Turkey's prime minister said his country could stage an incursion into northern Iraq if talks with Iraq and the United States after Sunday's general elections fail to produce effective measures against Kurdish guerrillas there, media reports said Friday.
Iraq's Prime Minister Nouri al-Maliki was expected to visit Turkey after the elections to discuss Turkey's demand that Baghdad crack down on guerrillas of the Kurdistan Workers Party, or PKK, in northern Iraq.
"Anything can happen. (Military operation) could come on to the agenda," Turkish Prime Minister Recep Tayyip Erdogan said during a TV show on private ATV channel Thursday night, when he was asked whether a cross-border offensive would be considered after the elections.
"Whatever is necessary could be done immediately. We are capable enough to do it," Erdogan said of a possible incursion into northern Iraq, which he said the rebel group was using to launch attacks on Turkey.
Erdogan's ruling party is likely to win a majority of seats in parliamentary elections Sunday. Opposition parties have criticized his government for not showing determination to stage an incursion into Iraq - a move that could seriously strain ties with both Iraq and the U.S.
"After the elections, we will see him (al-Maliki) here and hold trilateral talks (including U.S. officials). We have to get the result we expected here. Otherwise, we will decide on the method of dealing with this with relevant institutions," Erdogan said.
Turkey has massed troops on the Iraqi border, and threatened to move into northern Iraq unless Iraq and the United States crack down on the PKK, listed by Washington as a terrorist organization. Iraq complained Wednesday that Turkish artillery and warplanes bombarded areas of northern Iraq, and called on Turkey to stop military operations and enter dialogue.
The government needs to endorse Parliament's approval for any cross-border operation. And at least two other parties, the Republican People's Party and Nationalist Action Party, which are expected to win seats in Sunday's elections, strongly favor an incursion.
The issue of how to deal with the PKK has been one of the key campaign topics of all major parties, with opposition parties favoring a tougher stand and almost all rejecting dialogue with Kurdish lawmakers _ who are expected to return to Parliament in Sunday's elections for the first time since the 1990s _ unless they denounce the PKK as a terrorist organization.
The pro-Kurdish Democratic Society Party, or DTP, is running all of its candidates as independents with the aim of circumventing a 10-percent vote threshold required for parties to win representation in Parliament. The lawmakers would then regroup under the party banner after the election.
In the 1990s, several Kurdish lawmakers were ejected from Parliament for having ties to Kurdish rebels.

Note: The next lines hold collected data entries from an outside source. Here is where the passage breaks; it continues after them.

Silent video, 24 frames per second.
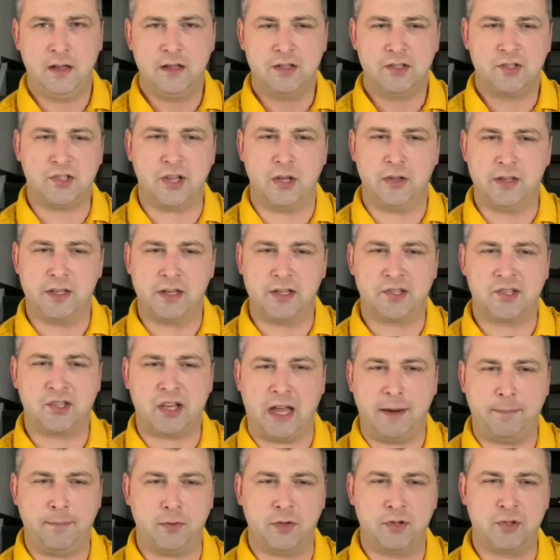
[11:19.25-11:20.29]
so the
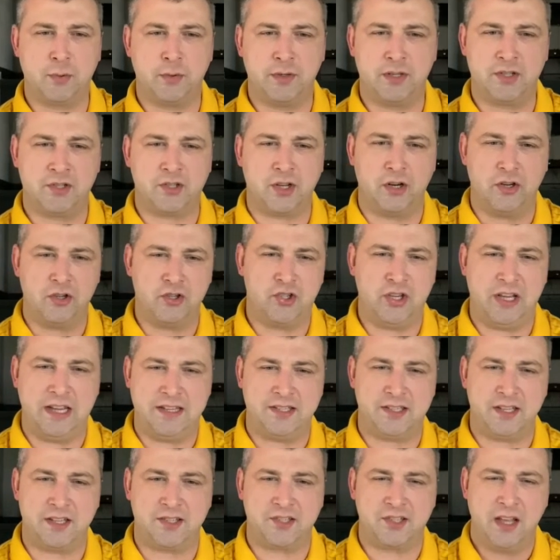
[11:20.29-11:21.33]
disciples would desert
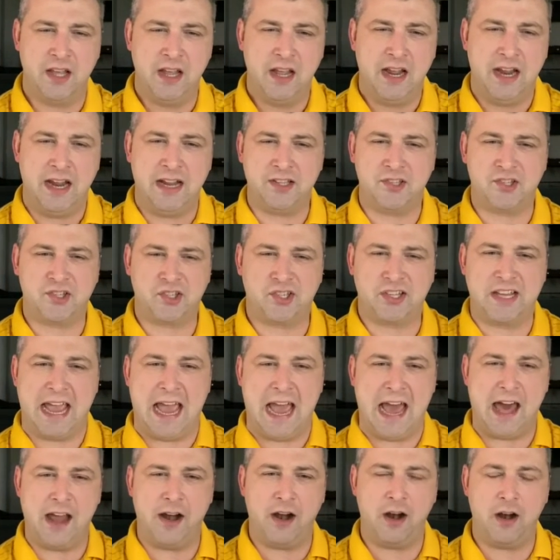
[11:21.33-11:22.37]
Jesus and
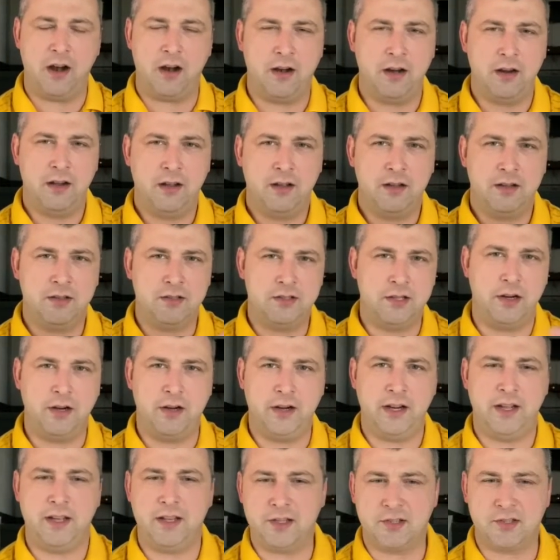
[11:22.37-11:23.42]
scatter
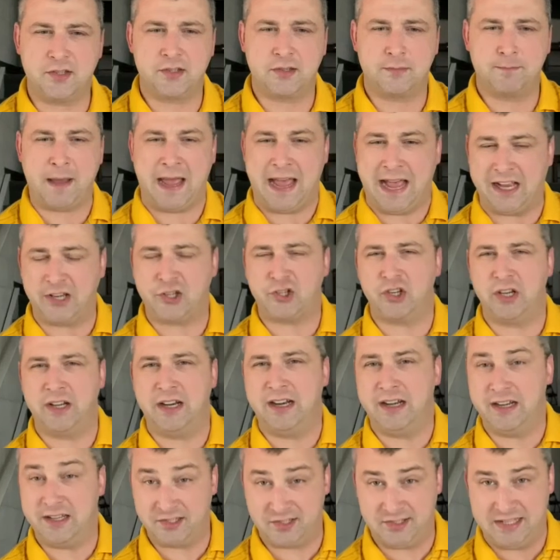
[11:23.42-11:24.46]
during his passion
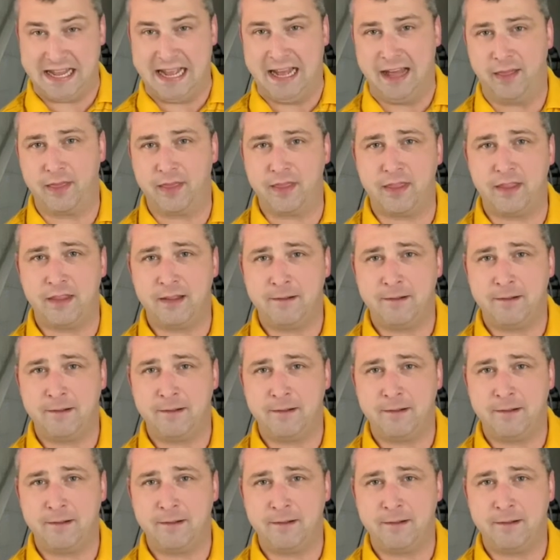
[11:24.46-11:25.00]
and his death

One of those lawmakers, Leyla Zana, made even more inflammatory remarks Friday, calling on Turkey to declare the country's Kurdish-dominated southeast as "Kurdistan" in a federal structure and grant amnesty to Kurdish guerrillas, media reports said.
"Ankara, divide the country into states and establish the state of Kurdistan," Hurriyet newspaper quoted Zana as saying during an election rally in the eastern city of Igdir.
Zana's statement, which is likely to trigger fierce reaction from nationalists, was also carried by pro-Kurdish news agencies. Zana spent more than a decade in prison after speaking Kurdish in Parliament in 1991, in breach of a ban on speaking the language in official setting.
Erdogan, whose government has come under pressure from furious Turks who chanted anti-rebel and sometimes anti-government slogans during the funerals of more than 70 soldiers so far this year, has also ruled out cooperation with the Kurdish lawmakers unless they declared the PKK a terrorist group.
On the street there is enormous support for a cross-border operation especially among young nationalist Turks, but some others fear an incursion could drag Turkey into war.
"I will never support an incursion, don't they realize that staging an offensive would mean going to war with Iraq?" said Sukru Taner, a 47-year-old taxi driver. "We should try to finish off the PKK inside our borders first."